Entgegen des noch stumpfen Farbkorsetts der siebziger Jahre, als höchstens das pralle, zähe Kunstblut Kontraste setzte, kriselt die Bildgestaltung Jens Schlossers weniger, sie leuchtet vielmehr. So sprießt das Gras saftig in den selbst bei Nacht kobaltblauen Himmel, die Interieurs wabern entrückt im schmeichelnden Laternenlicht und der Wüstensand perlt in einem Ton seltsamen Beige-Burgunders von den Sporen. Erst eben jener Däne – hier heißt er Jon, um sich dem Angloamerikanischen vermutlich nicht vollends zu verwehren – meißelt Kanten dort hinein: in die konservative Idylle, wo die Bewohner einen sogleich verpfeifen, weil sie zu sehr um ihren eigenen Hals, ihr letztes Hab und Gut bangen. Einmal strauchelt er und Delarue lässt ihn an einen Marterpfahl binden, seine Füße tippen immerfort auf den Schlamm darunter, der ihm den Stand raubt. Kurz darauf klaut ihm der feige Bürgermeister (Jonathan Pryce) im prasselnden Regen auch noch sprichwörtlich das letzte Hemd – nämlich die Stiefel. Fortan berühren seine nun nackten Zehen nur noch aufgeschwemmte Erde. Auch wieder eine fundamentalkapitalistische Metapher. „The Salvation“ kreiert viele jener dekonstruktiven Szenen, welche den Mythos um den Outlaw und dessen Manierismen wiederkäuen, obwohl sie schon satt scheinen.
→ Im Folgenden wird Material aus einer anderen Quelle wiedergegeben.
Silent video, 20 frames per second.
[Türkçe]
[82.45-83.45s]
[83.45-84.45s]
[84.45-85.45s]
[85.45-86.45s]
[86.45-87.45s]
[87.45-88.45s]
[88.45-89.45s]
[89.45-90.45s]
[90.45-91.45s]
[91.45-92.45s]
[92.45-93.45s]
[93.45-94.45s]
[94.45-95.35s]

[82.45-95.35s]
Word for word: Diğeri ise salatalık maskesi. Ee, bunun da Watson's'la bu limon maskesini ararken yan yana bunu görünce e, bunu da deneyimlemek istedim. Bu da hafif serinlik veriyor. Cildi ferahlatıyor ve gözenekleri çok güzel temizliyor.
Mit der existenziellen Revolution aus David Milchs so herrlich desillusionierter Scheißerei „Deadwood“ (2004-2006) hat Kristian Levrings Ausflug in den Leone’schen Spaghetti-Western jedoch wenig gemein; dafür knallt es schlicht zu schnell, zu oft und zu inszeniert. Gerade daraus schöpft der Film gleichsam eine irre Dynamik, deren humoreske Einschübe absichtlich unkalkuliert wirken, besonders, als Jon im Showdown unter einem Holzhaus auf allen vieren robbt und die Ganoven noch immer mit Messer, aber ohne Gabel leichthin tötet. Wilder geht es nur auf den Dächern über ihm zu, wenn sich auch Princess’ wallendes Kleid zwischen Hülsen rekelt, was das filmtheoretische Bild vom damals braven Hausfrauchen oder der höchstens zur Prostitution fähigen Dame amüsant umstößt. Wobei Levring mit Drehbuchautor Anders Thomas Jensen auch da nur den zur Genüge bekannten Stafetten des Genres folgt. Ein Däne, der einen Dänen in das klassischste aller uramerikanischen Genres reiten lässt, adaptiert nun mal nicht zwingend einen neuen (und zudem ausdrücklich nordischen) Kult.

Obwohl es jenen schließlich auch schon nach Finn Karlsson gab: damals 1970 im Sinne der eigentlichen Bedeutung des Begriffs „dänischer Western“ noch ganz und gar komödiantisch verrucht, mit fidelem Badewannenquatsch, maskulinen Zöpfen und mehr Trunkenbolden als tatsächlich Revolvern. In „The Salvation“ fügt sich diesem Ideal höchstens der erotisch Dauerschwitzende Mads Mikkelsen mit Fünf-Tage-Bart und rotem Halstuch ein. Und das reicht völlig aus.